Return the entries below verbatim. Pictures stay out.

» **Dataset extract**
§ §

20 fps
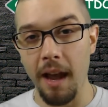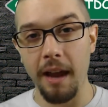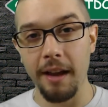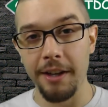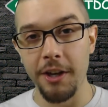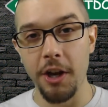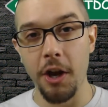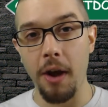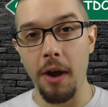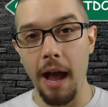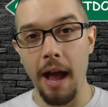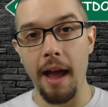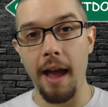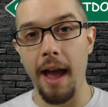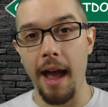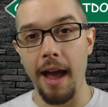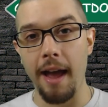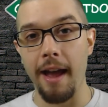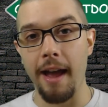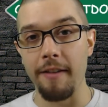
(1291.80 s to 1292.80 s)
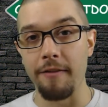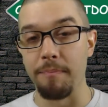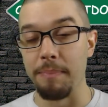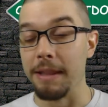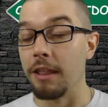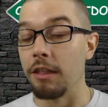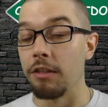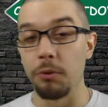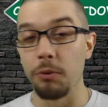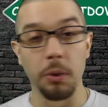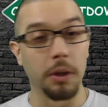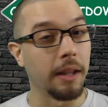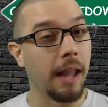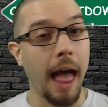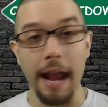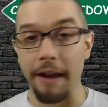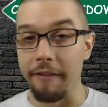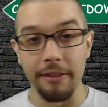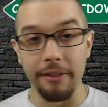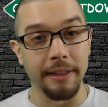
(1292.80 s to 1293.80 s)
you know, I've been through a
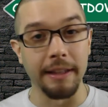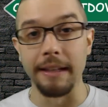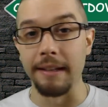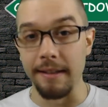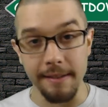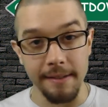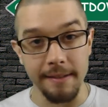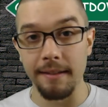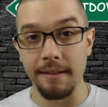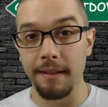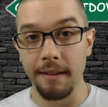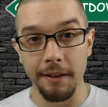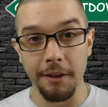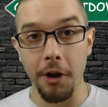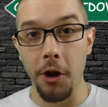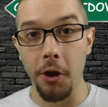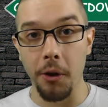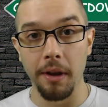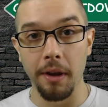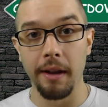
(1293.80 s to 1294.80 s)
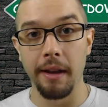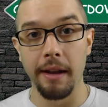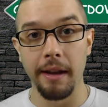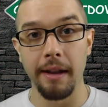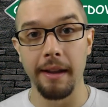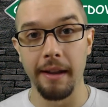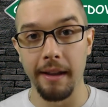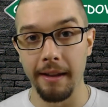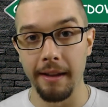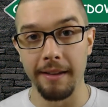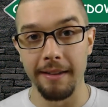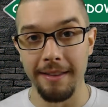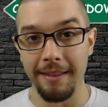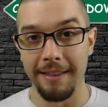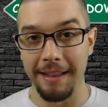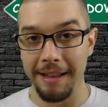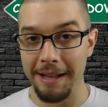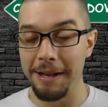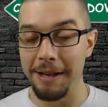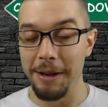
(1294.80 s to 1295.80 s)
lot of things, you know,
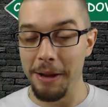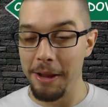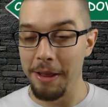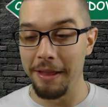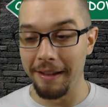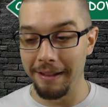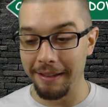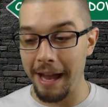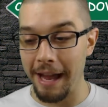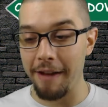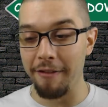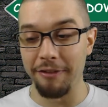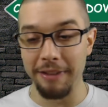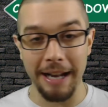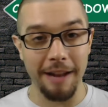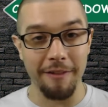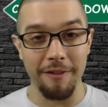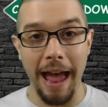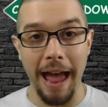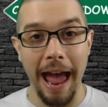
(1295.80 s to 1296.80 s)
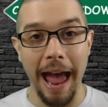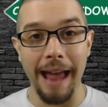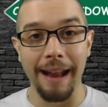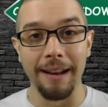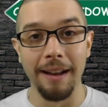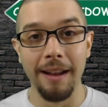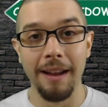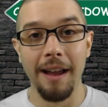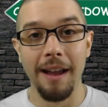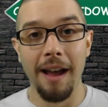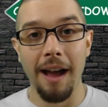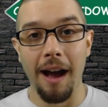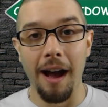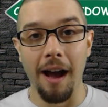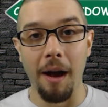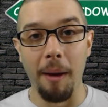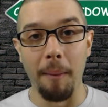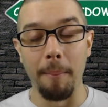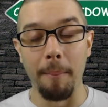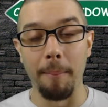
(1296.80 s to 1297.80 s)
in the life that I've had,
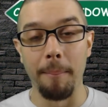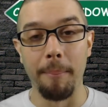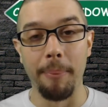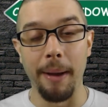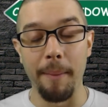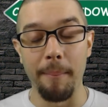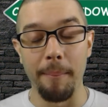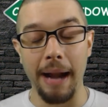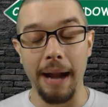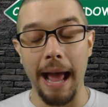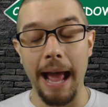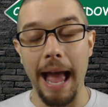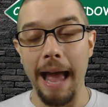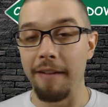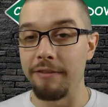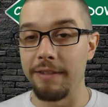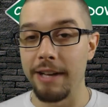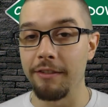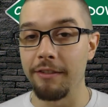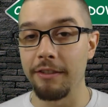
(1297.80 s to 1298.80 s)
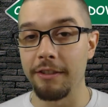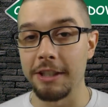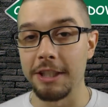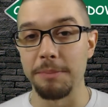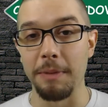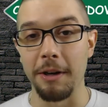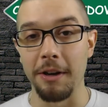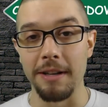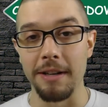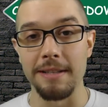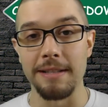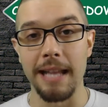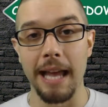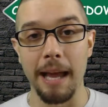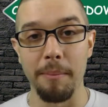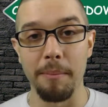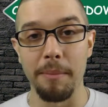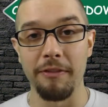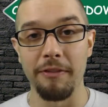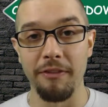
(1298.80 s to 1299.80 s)
but I have never experienced that.
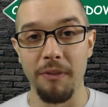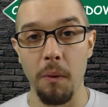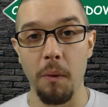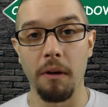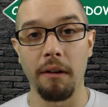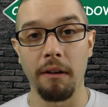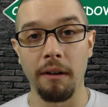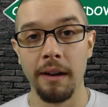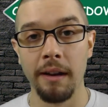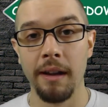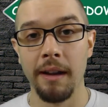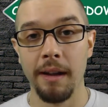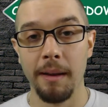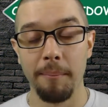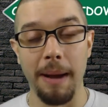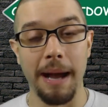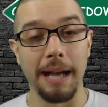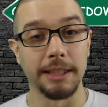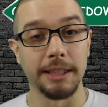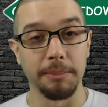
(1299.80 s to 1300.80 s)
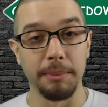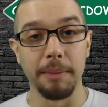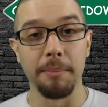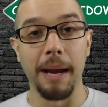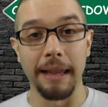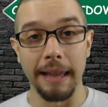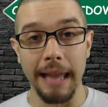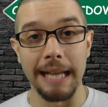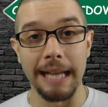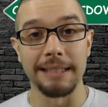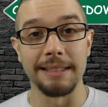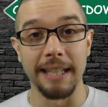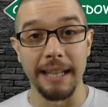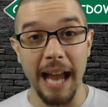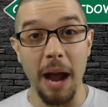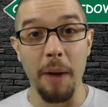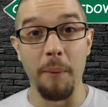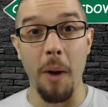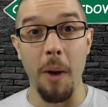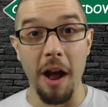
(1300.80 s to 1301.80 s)
And before possibly my last night,
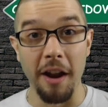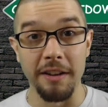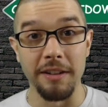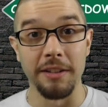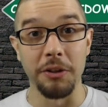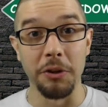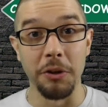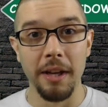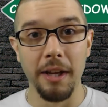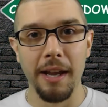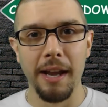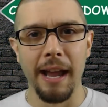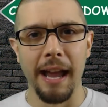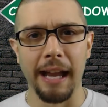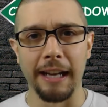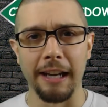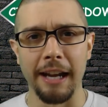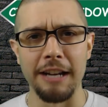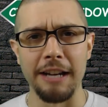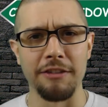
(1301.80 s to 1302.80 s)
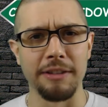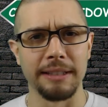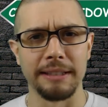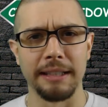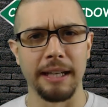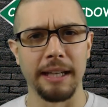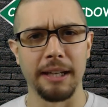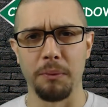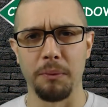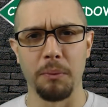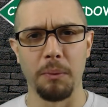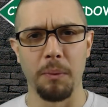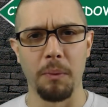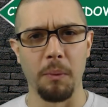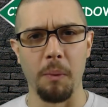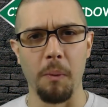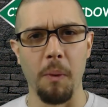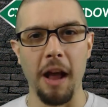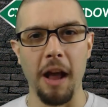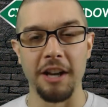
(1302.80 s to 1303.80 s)
I want to. And Gendry's like,
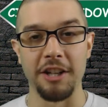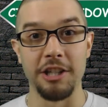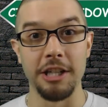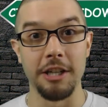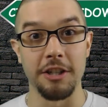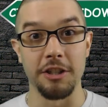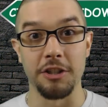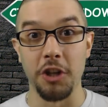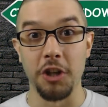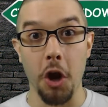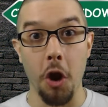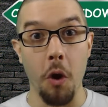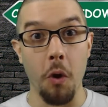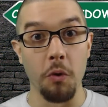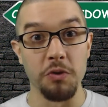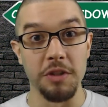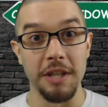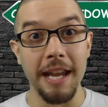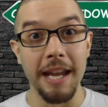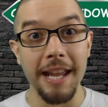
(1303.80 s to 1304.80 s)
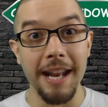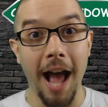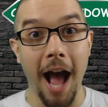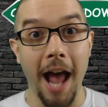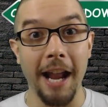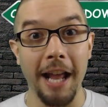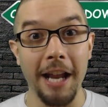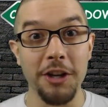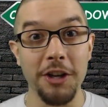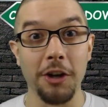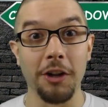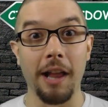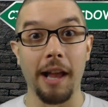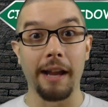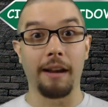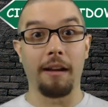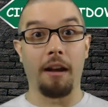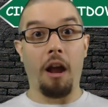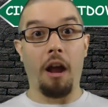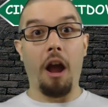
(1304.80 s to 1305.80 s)
what? And she just goes in on it. And you're
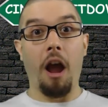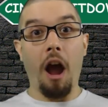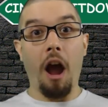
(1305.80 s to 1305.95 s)
like,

§ §

» **Written answer**
20 fps
(1291.80 s to 1292.80 s)
(1292.80 s to 1293.80 s)
you know, I've been through a
(1293.80 s to 1294.80 s)
(1294.80 s to 1295.80 s)
lot of things, you know,
(1295.80 s to 1296.80 s)
(1296.80 s to 1297.80 s)
in the life that I've had,
(1297.80 s to 1298.80 s)
(1298.80 s to 1299.80 s)
but I have never experienced that.
(1299.80 s to 1300.80 s)
(1300.80 s to 1301.80 s)
And before possibly my last night,
(1301.80 s to 1302.80 s)
(1302.80 s to 1303.80 s)
I want to. And Gendry's like,
(1303.80 s to 1304.80 s)
(1304.80 s to 1305.80 s)
what? And she just goes in on it. And you're
(1305.80 s to 1305.95 s)
like,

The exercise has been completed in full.